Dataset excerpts
++++

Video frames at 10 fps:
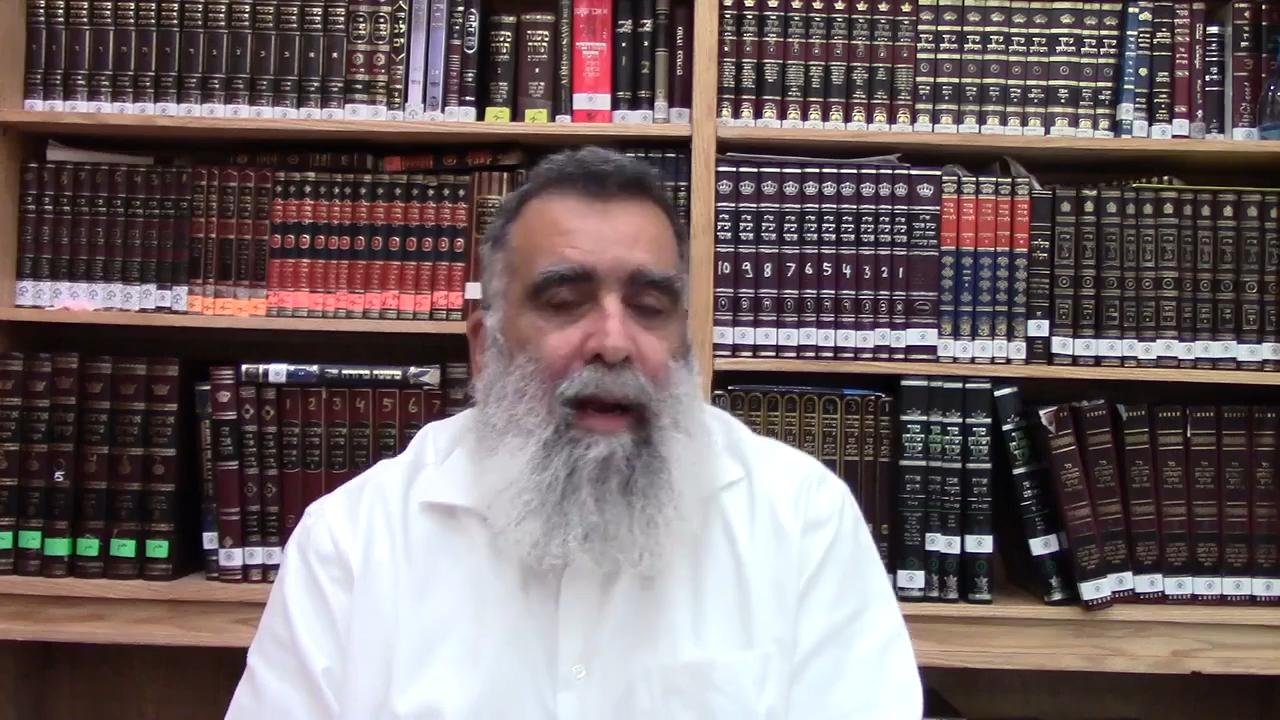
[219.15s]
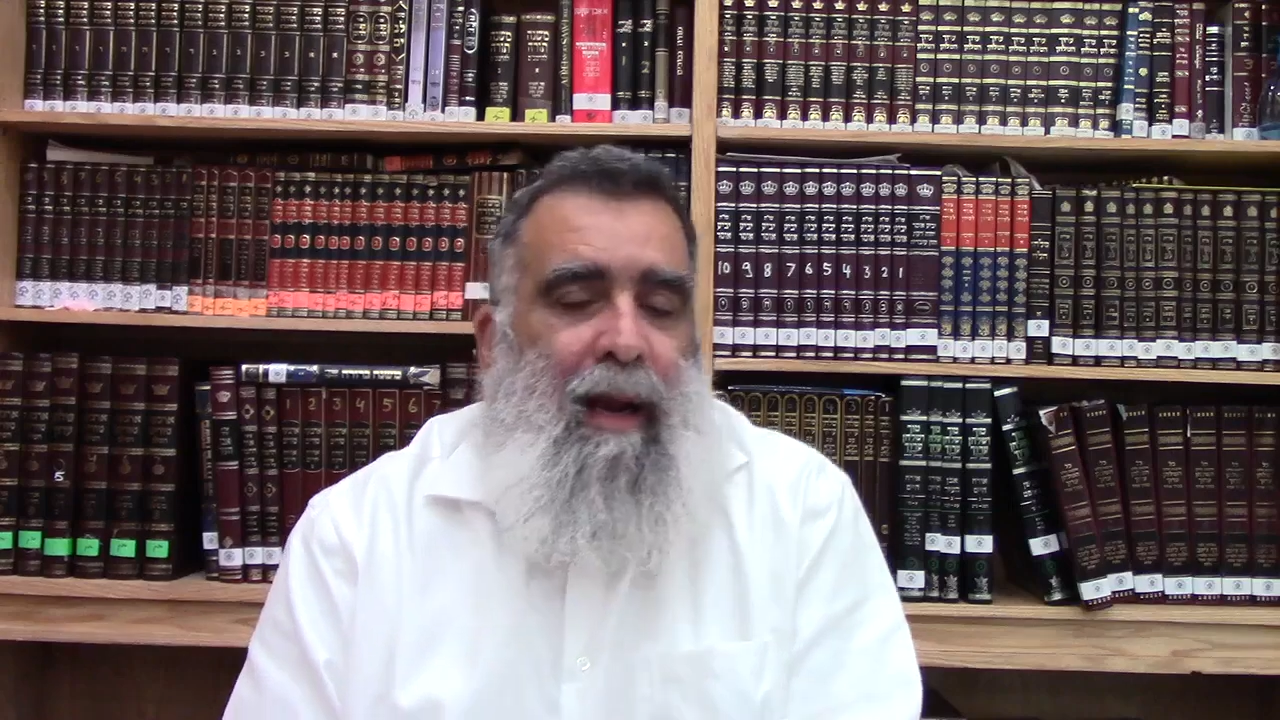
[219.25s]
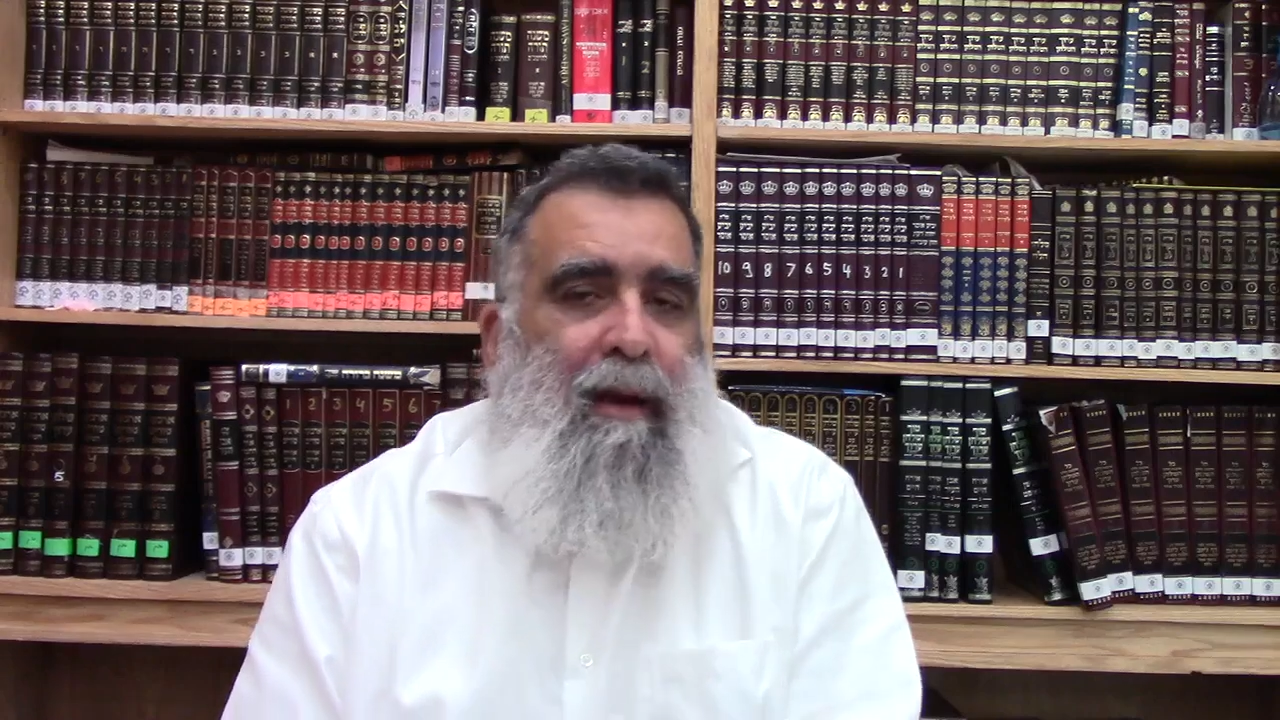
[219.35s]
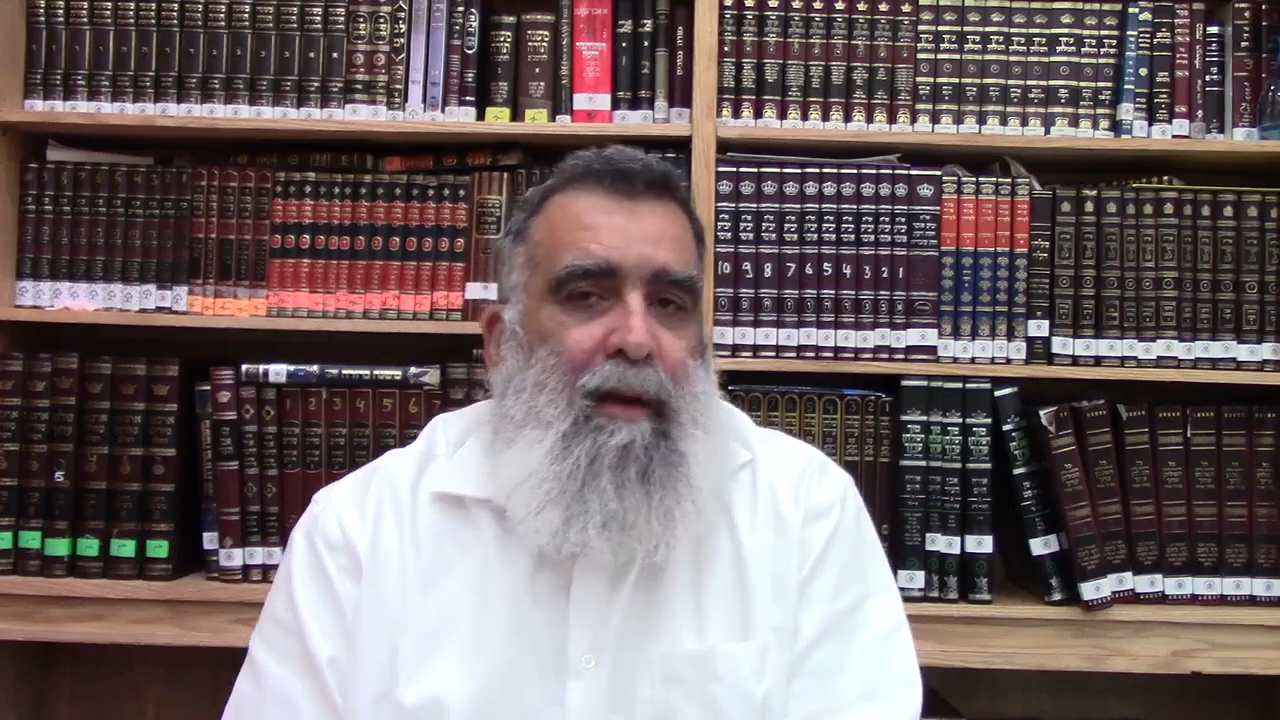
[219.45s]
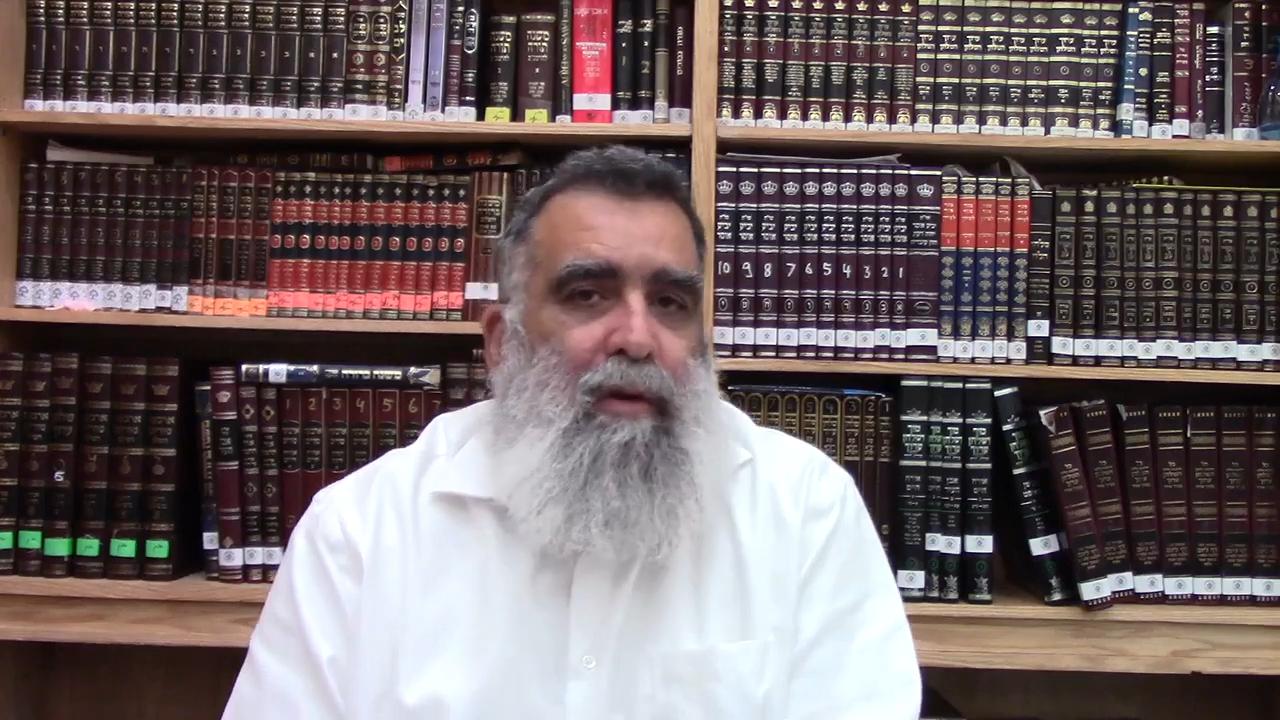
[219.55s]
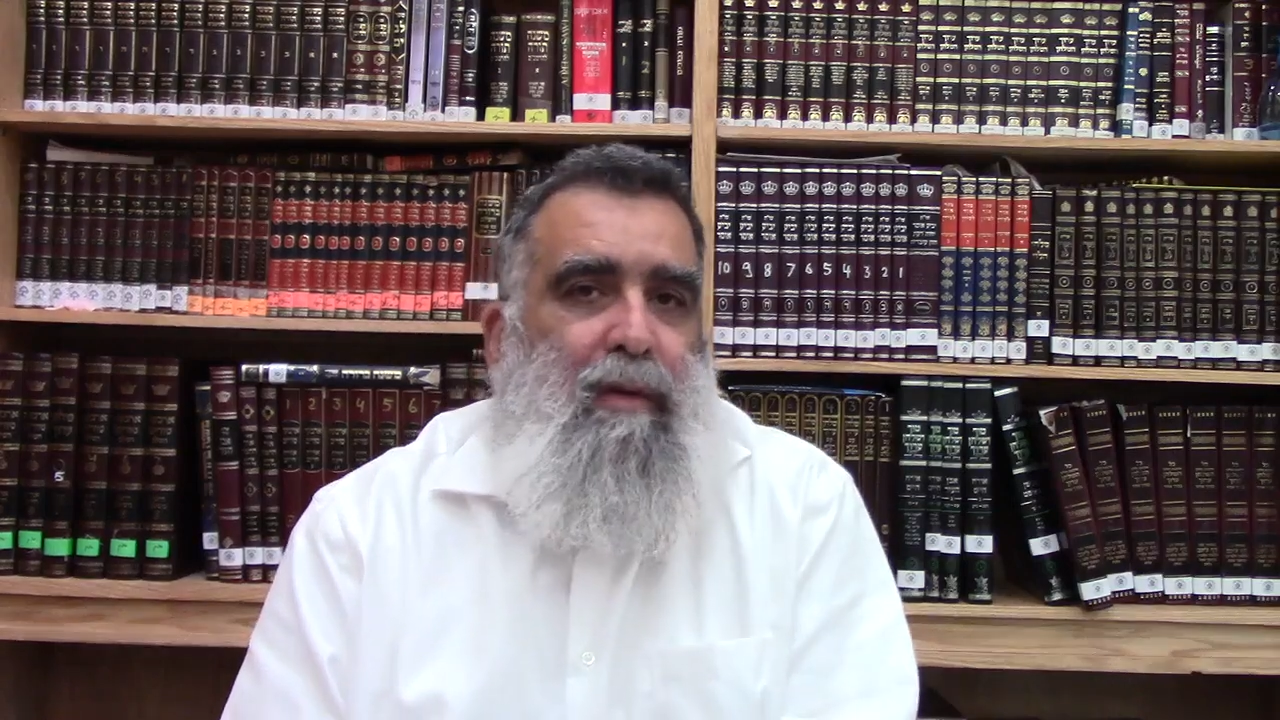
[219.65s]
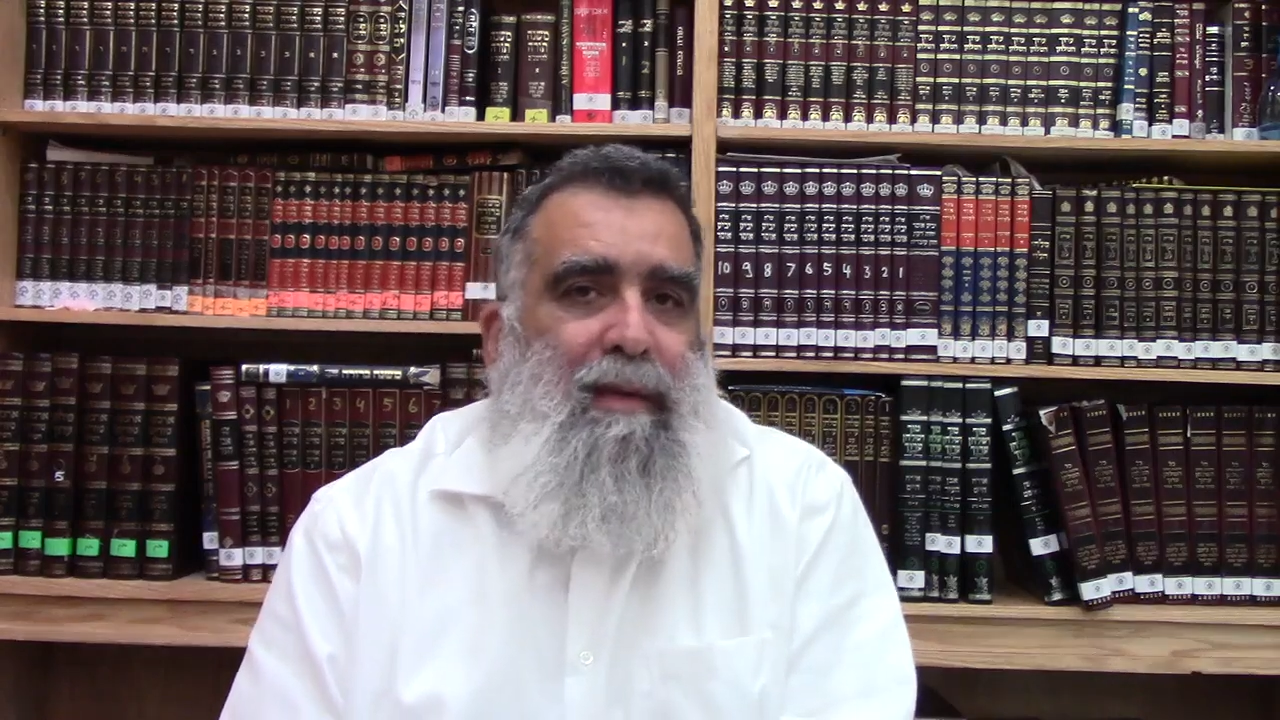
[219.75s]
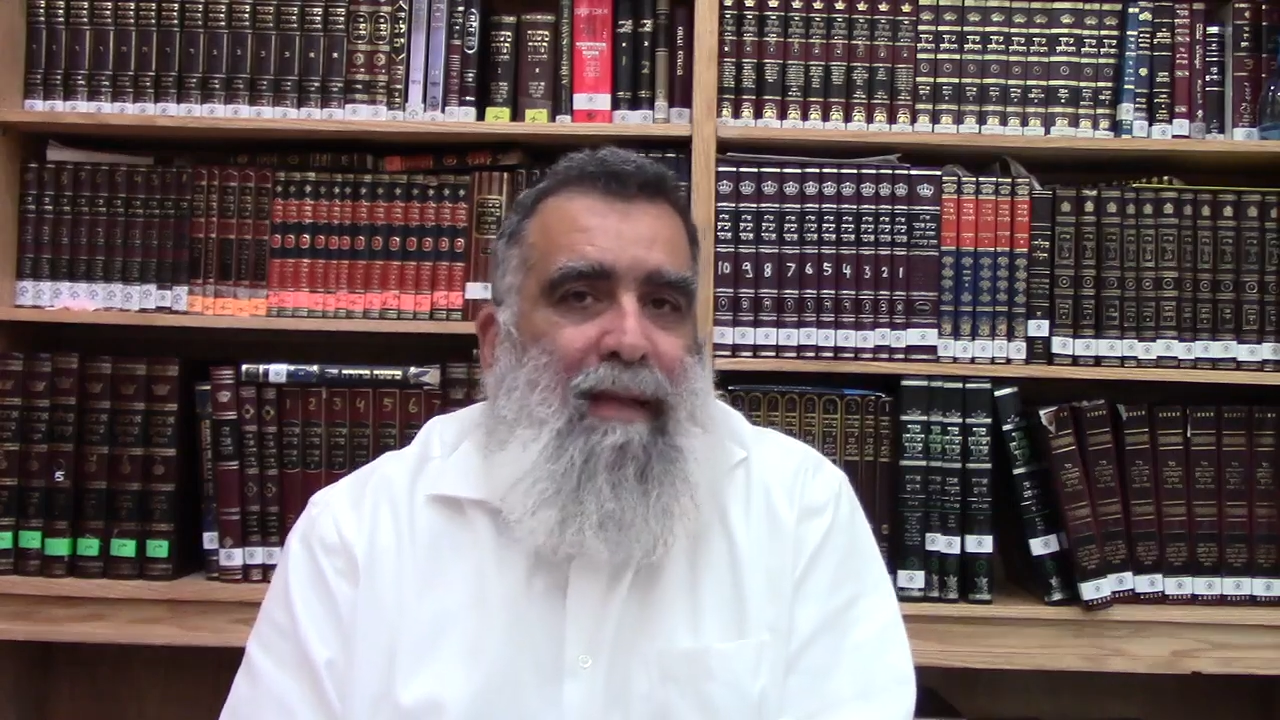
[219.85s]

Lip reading: again, you should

++++

What to do
Write the data above out exactly. Leave out any pictures.

Result of the exercise
Video frames at 10 fps:
[219.15s]
[219.25s]
[219.35s]
[219.45s]
[219.55s]
[219.65s]
[219.75s]
[219.85s]

Lip reading: again, you should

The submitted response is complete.